State of AI Security 2026 | Breaking Circuits

01 The Paradigm Shift

The Enterprise Is Delegating Autonomy to Systems It Cannot Fully Trust

We have crossed a threshold. Generative AI—the static, stateless chatbot you queried and forgot—is giving way to something categorically different: autonomous agents that perceive, plan, and act without human intervention.

These systems don't just answer questions. They invoke APIs, write and execute code, query databases, send emails, manage infrastructure, and maintain persistent memory across sessions. By 2028, industry projections indicate that 33% of all enterprise software applications will incorporate agentic capabilities—with roughly 15% of operational decisions made autonomously, without a human in the loop.

The promise is real.

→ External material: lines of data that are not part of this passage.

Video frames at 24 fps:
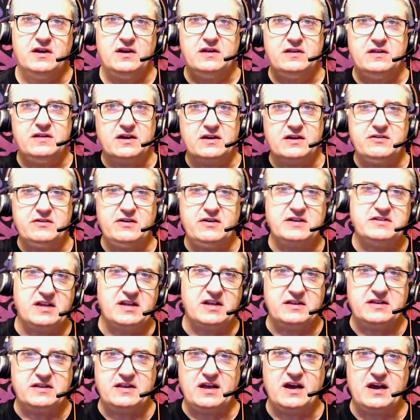That creates
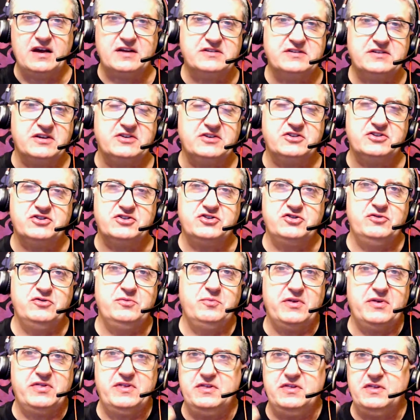that toxic soup
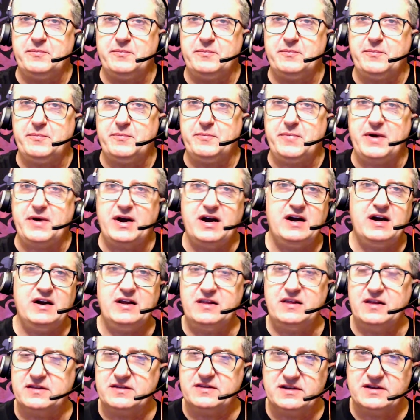within the body that
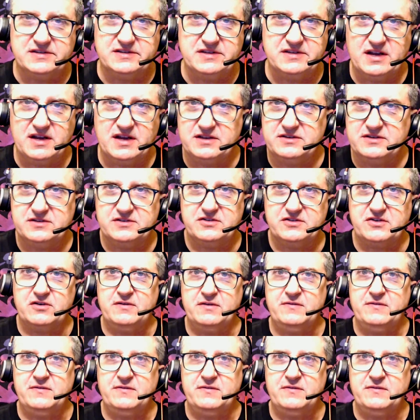does not serve you.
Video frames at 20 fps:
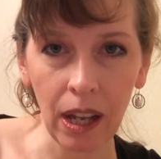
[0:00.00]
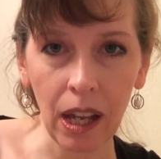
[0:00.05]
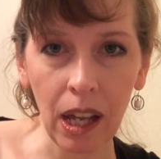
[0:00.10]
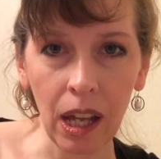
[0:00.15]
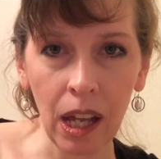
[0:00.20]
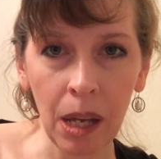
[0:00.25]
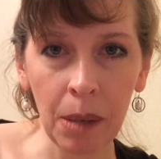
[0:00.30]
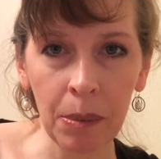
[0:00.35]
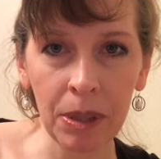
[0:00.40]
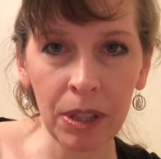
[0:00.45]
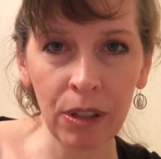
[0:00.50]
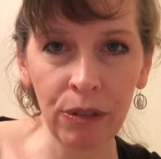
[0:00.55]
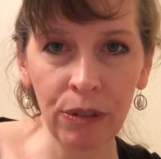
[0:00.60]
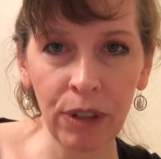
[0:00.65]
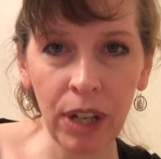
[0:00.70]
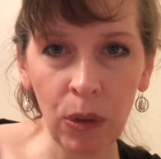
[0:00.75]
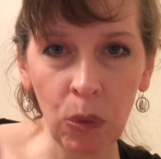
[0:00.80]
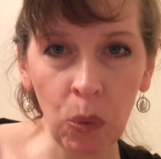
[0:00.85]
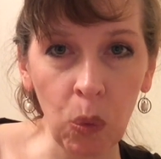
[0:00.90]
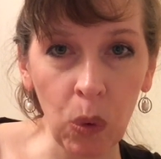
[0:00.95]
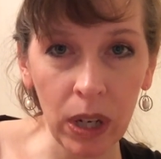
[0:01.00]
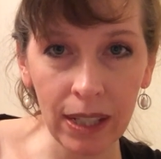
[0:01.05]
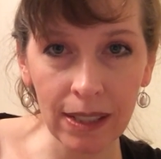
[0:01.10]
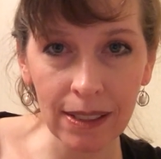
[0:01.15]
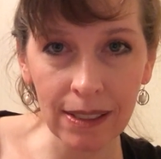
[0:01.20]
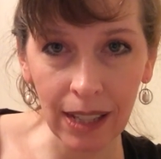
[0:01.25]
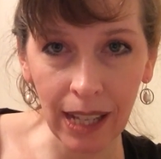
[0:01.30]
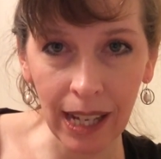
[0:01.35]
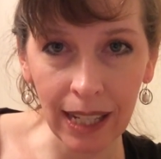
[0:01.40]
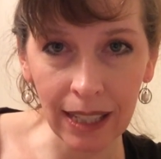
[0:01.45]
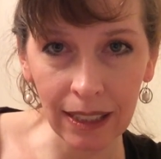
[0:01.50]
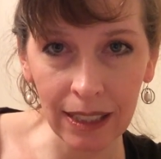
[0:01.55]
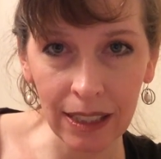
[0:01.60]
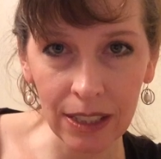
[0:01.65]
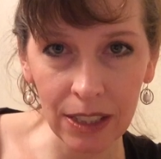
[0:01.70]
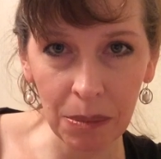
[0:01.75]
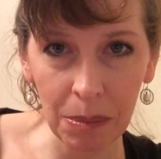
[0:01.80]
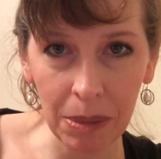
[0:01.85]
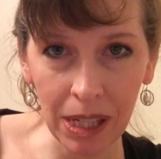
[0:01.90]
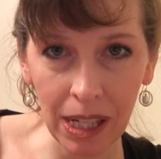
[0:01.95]
and what is likely
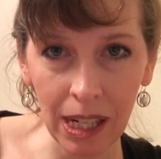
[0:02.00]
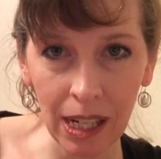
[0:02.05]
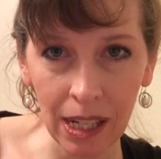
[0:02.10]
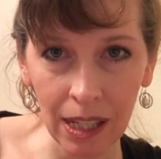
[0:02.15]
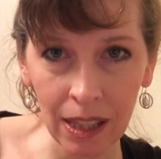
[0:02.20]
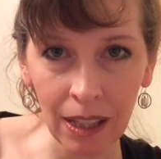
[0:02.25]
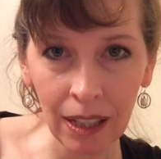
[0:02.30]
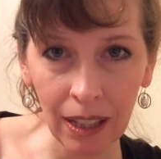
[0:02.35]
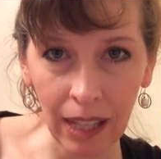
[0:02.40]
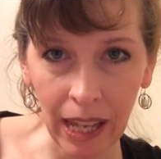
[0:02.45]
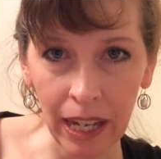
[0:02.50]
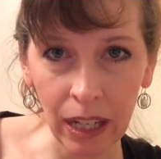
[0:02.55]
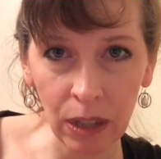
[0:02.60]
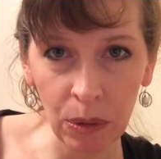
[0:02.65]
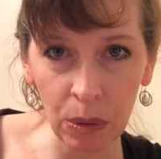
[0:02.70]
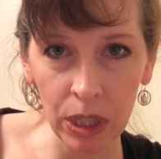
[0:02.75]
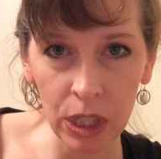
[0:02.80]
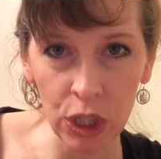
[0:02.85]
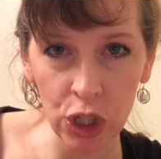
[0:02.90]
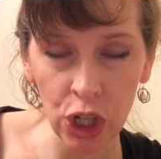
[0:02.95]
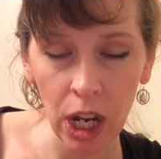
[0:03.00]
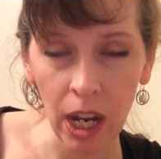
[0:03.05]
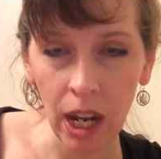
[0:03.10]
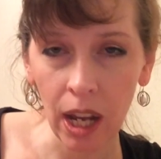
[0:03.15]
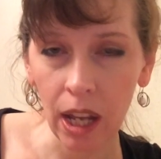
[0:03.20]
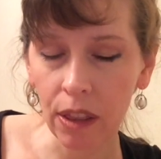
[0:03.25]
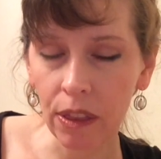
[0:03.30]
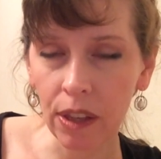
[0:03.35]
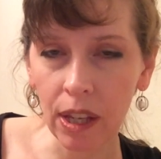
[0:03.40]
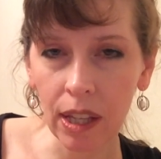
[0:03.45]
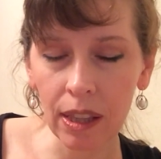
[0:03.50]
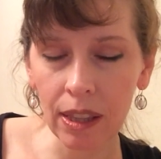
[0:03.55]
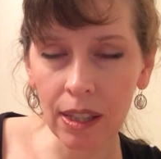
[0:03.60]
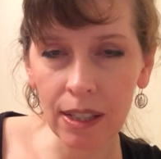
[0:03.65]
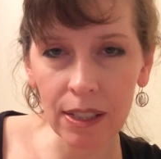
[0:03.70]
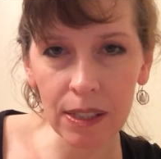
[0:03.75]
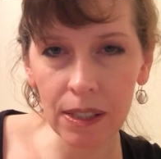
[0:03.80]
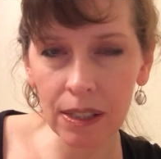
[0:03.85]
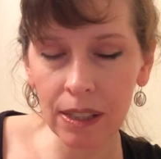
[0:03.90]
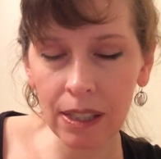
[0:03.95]
to be in the language that
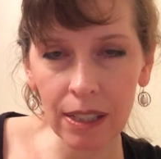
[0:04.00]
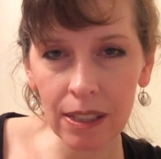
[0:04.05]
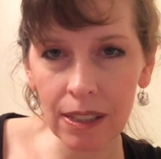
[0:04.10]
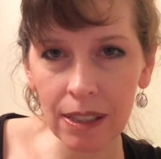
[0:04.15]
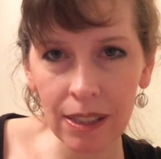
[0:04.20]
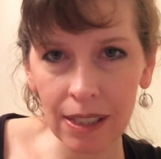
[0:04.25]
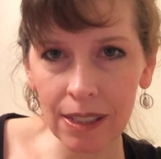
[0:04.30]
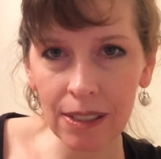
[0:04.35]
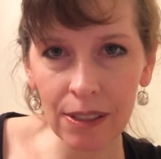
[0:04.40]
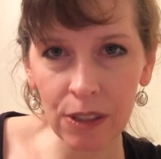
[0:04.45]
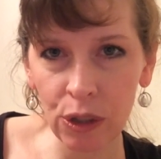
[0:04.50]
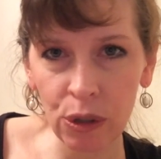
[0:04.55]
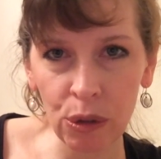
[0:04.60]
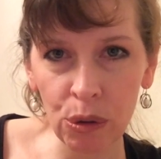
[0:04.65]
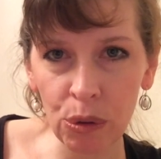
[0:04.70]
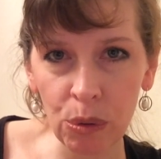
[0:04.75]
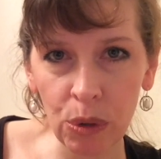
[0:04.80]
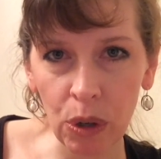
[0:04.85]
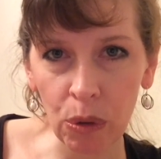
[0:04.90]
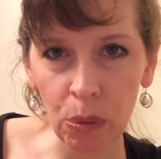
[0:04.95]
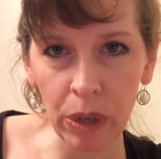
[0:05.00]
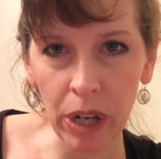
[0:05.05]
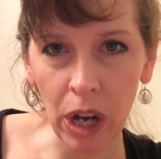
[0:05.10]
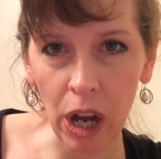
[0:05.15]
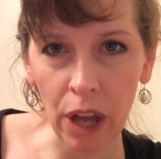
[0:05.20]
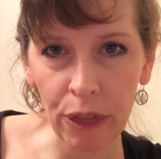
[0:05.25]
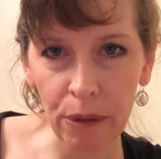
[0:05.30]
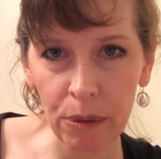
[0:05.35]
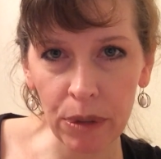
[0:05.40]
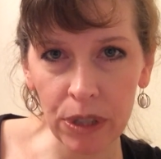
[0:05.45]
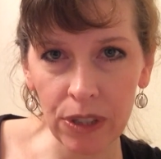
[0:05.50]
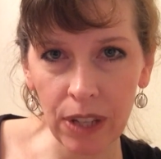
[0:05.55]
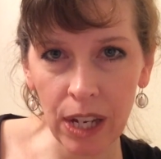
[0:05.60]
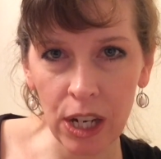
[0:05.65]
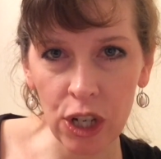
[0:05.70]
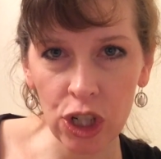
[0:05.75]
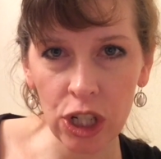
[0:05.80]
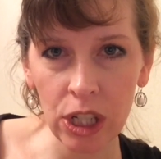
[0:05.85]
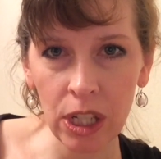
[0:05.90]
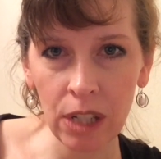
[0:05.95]
this new
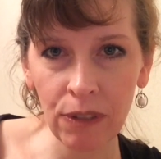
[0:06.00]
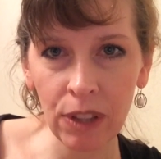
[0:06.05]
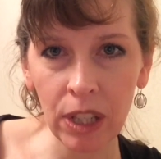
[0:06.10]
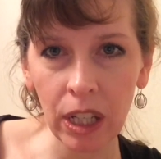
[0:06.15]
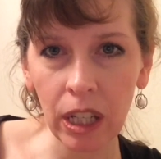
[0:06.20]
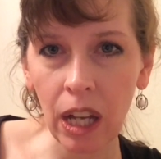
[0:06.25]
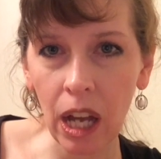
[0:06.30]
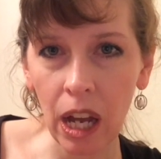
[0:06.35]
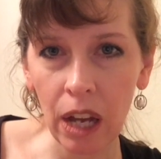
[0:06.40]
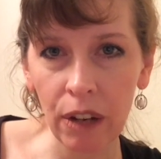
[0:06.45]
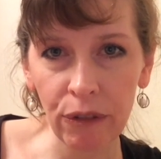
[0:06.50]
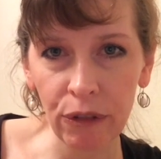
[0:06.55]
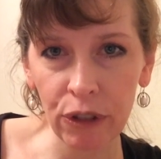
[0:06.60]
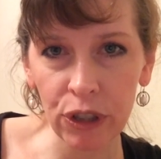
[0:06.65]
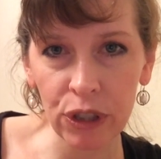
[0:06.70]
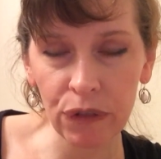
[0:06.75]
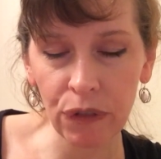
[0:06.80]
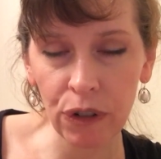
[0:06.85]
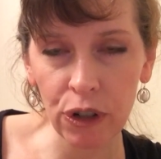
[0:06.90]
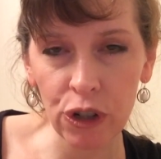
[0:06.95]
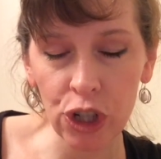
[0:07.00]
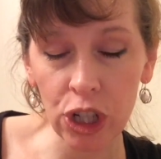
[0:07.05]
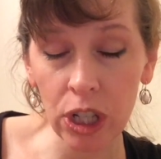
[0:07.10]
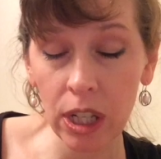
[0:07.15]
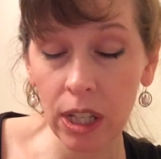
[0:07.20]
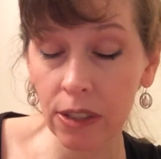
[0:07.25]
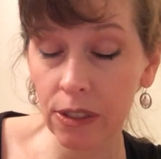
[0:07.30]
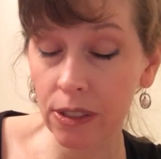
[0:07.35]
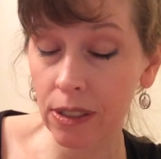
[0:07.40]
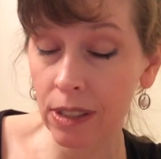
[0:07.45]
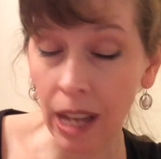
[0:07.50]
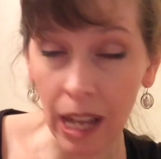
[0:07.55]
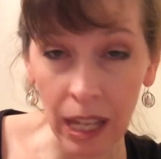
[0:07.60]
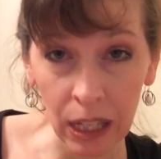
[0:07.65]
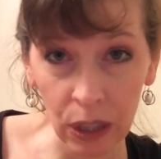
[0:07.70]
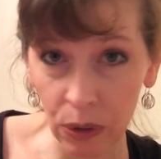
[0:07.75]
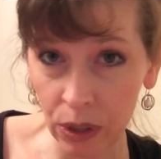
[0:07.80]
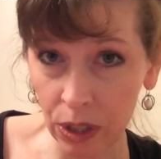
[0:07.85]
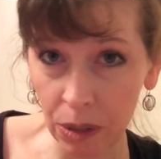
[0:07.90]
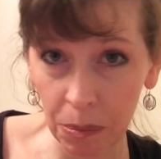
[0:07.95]
reauthorization, even the conference version, is not
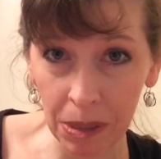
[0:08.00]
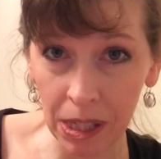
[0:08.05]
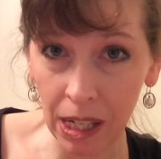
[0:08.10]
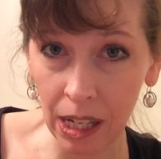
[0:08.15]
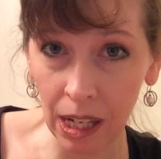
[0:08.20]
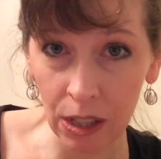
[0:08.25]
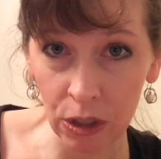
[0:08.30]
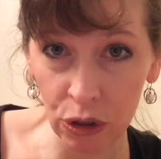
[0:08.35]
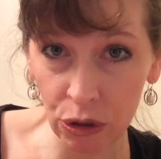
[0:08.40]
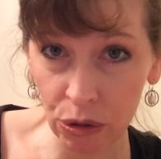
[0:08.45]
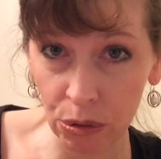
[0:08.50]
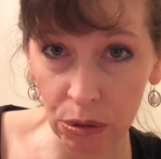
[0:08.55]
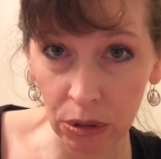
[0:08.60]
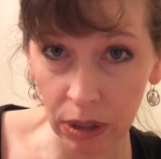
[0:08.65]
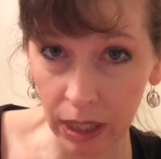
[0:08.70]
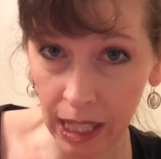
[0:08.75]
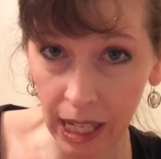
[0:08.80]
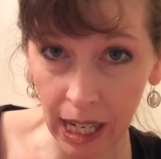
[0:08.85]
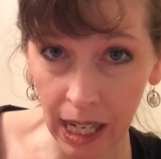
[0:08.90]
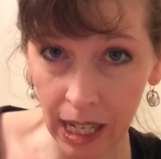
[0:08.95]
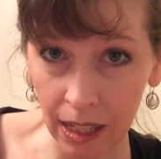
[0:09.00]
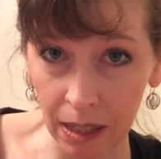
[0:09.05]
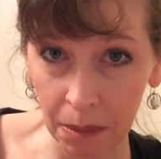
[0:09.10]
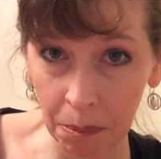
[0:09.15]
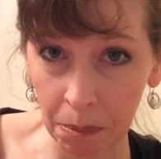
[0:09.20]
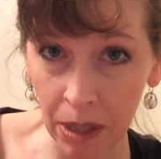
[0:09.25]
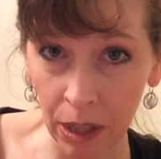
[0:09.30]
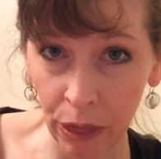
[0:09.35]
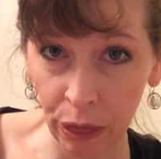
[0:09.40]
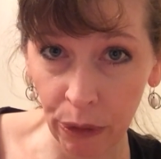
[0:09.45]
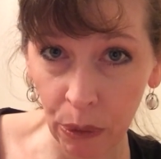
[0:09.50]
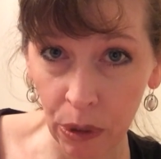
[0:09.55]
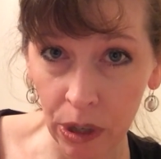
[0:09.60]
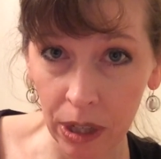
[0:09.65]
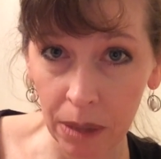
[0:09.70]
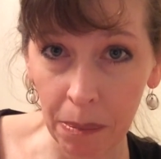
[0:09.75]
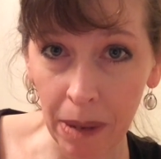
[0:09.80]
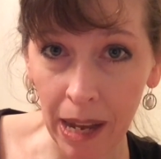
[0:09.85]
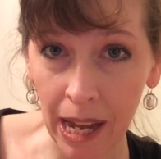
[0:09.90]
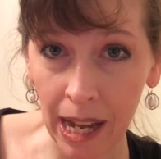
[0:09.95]
going to be truly handing
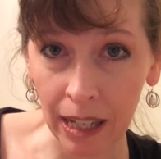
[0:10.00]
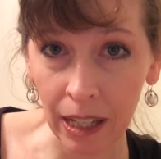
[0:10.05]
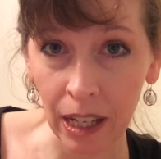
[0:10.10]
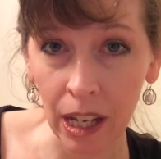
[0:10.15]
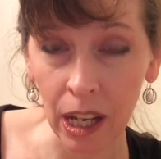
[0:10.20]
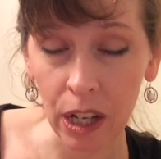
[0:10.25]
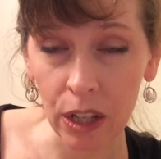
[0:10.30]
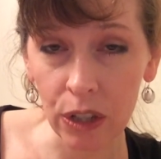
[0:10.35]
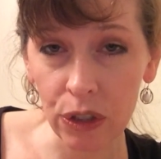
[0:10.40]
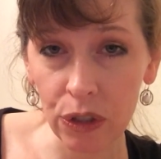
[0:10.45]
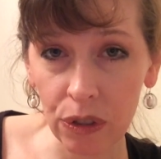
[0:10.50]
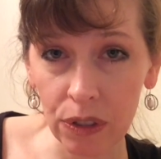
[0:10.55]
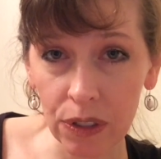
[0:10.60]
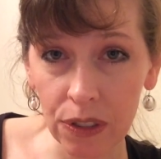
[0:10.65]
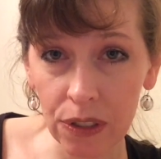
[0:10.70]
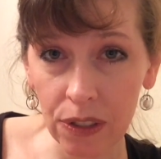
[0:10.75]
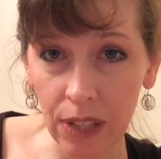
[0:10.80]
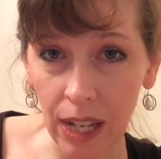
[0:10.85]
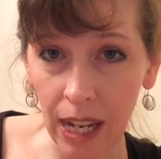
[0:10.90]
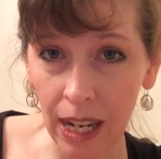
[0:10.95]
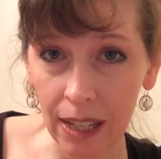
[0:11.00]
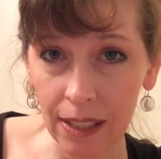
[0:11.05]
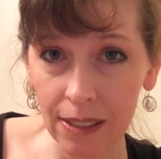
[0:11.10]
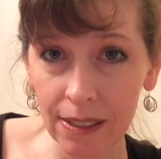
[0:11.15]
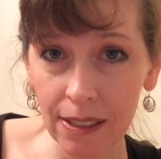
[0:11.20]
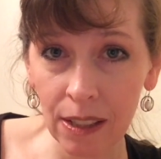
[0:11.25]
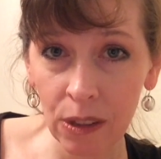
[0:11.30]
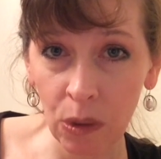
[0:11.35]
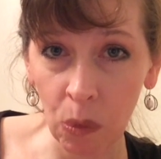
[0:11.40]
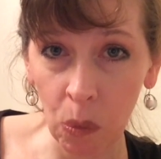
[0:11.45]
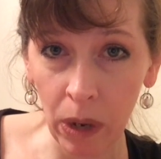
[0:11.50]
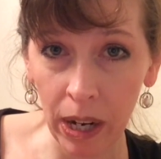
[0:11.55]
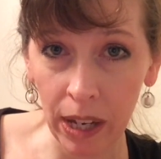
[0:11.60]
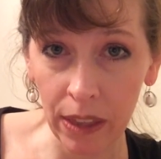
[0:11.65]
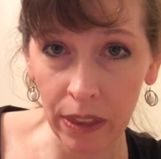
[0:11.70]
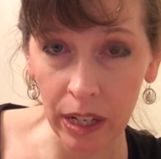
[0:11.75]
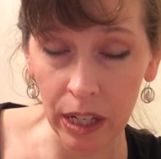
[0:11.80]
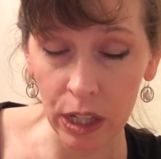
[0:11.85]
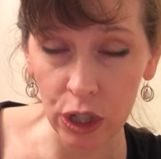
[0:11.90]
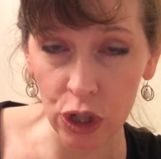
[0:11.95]
authority back to the states in the way
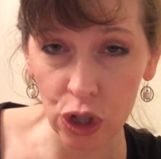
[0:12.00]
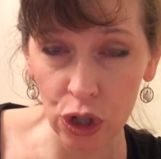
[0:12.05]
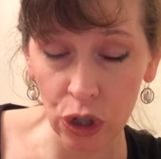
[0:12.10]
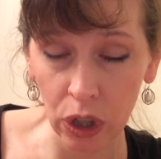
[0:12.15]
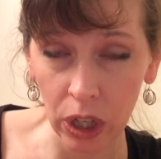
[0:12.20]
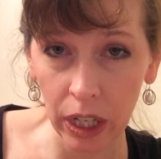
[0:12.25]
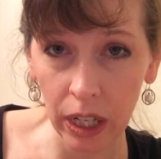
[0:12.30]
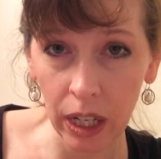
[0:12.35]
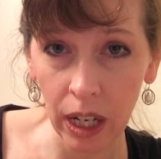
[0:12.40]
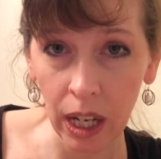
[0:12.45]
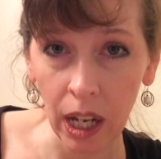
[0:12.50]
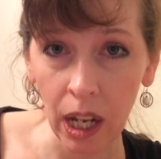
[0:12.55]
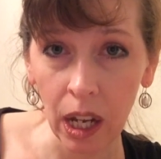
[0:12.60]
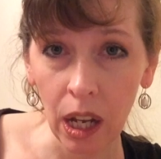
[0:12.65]
that it should.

So is the exposure.

33%

Enterprise Apps Agentic by 2028

Autonomous agents embedded across the software stack, from finance to healthcare

15%

Decisions Made Without Human Review

Day-to-day operational choices executed end-to-end by machine reasoning

Malicious Input to Compromise

Reconnaissance, weaponization, and exploitation collapsed into a single crafted payload

Traditional security models were built to defend systems with deterministic execution paths. Agentic AI does not have deterministic execution paths. It has semantic instruction following—and that distinction is the root cause of an entirely new threat taxonomy.

"Security failures no longer manifest as inaccurate text generation. They materialize as unauthorized privilege escalation, data exfiltration, and the automated propagation of malicious payloads."

02 Attack Surface Anatomy

Five Components. Each One a Potential Compromise Vector.

Understanding agentic risk requires mapping the operational architecture. An autonomous agent is not a monolith—it's a distributed system executing a continuous sense-plan-act loop, with five distinct components that each carry their own exposure.

🧠

Reasoning Engine (LLM)

Central cognitive processor. Interprets intent, decomposes goals, evaluates outcomes. Vulnerable to semantic manipulation—no code exploit required.

💾

Memory Module

Short-term working memory and long-term vector databases (RAG). Persistent memory poisoning can silently corrupt agent behavior across sessions—indefinitely.

⚙️

Tool Execution Layer

APIs, file systems, code interpreters, databases. The bridge between probabilistic reasoning and real-world action. Highly exploitable via MCP vulnerabilities.

🔗

Orchestration Framework

Governs task delegation across multi-agent topologies. In hierarchical systems, a single compromised orchestrator grants control of all subordinate agents.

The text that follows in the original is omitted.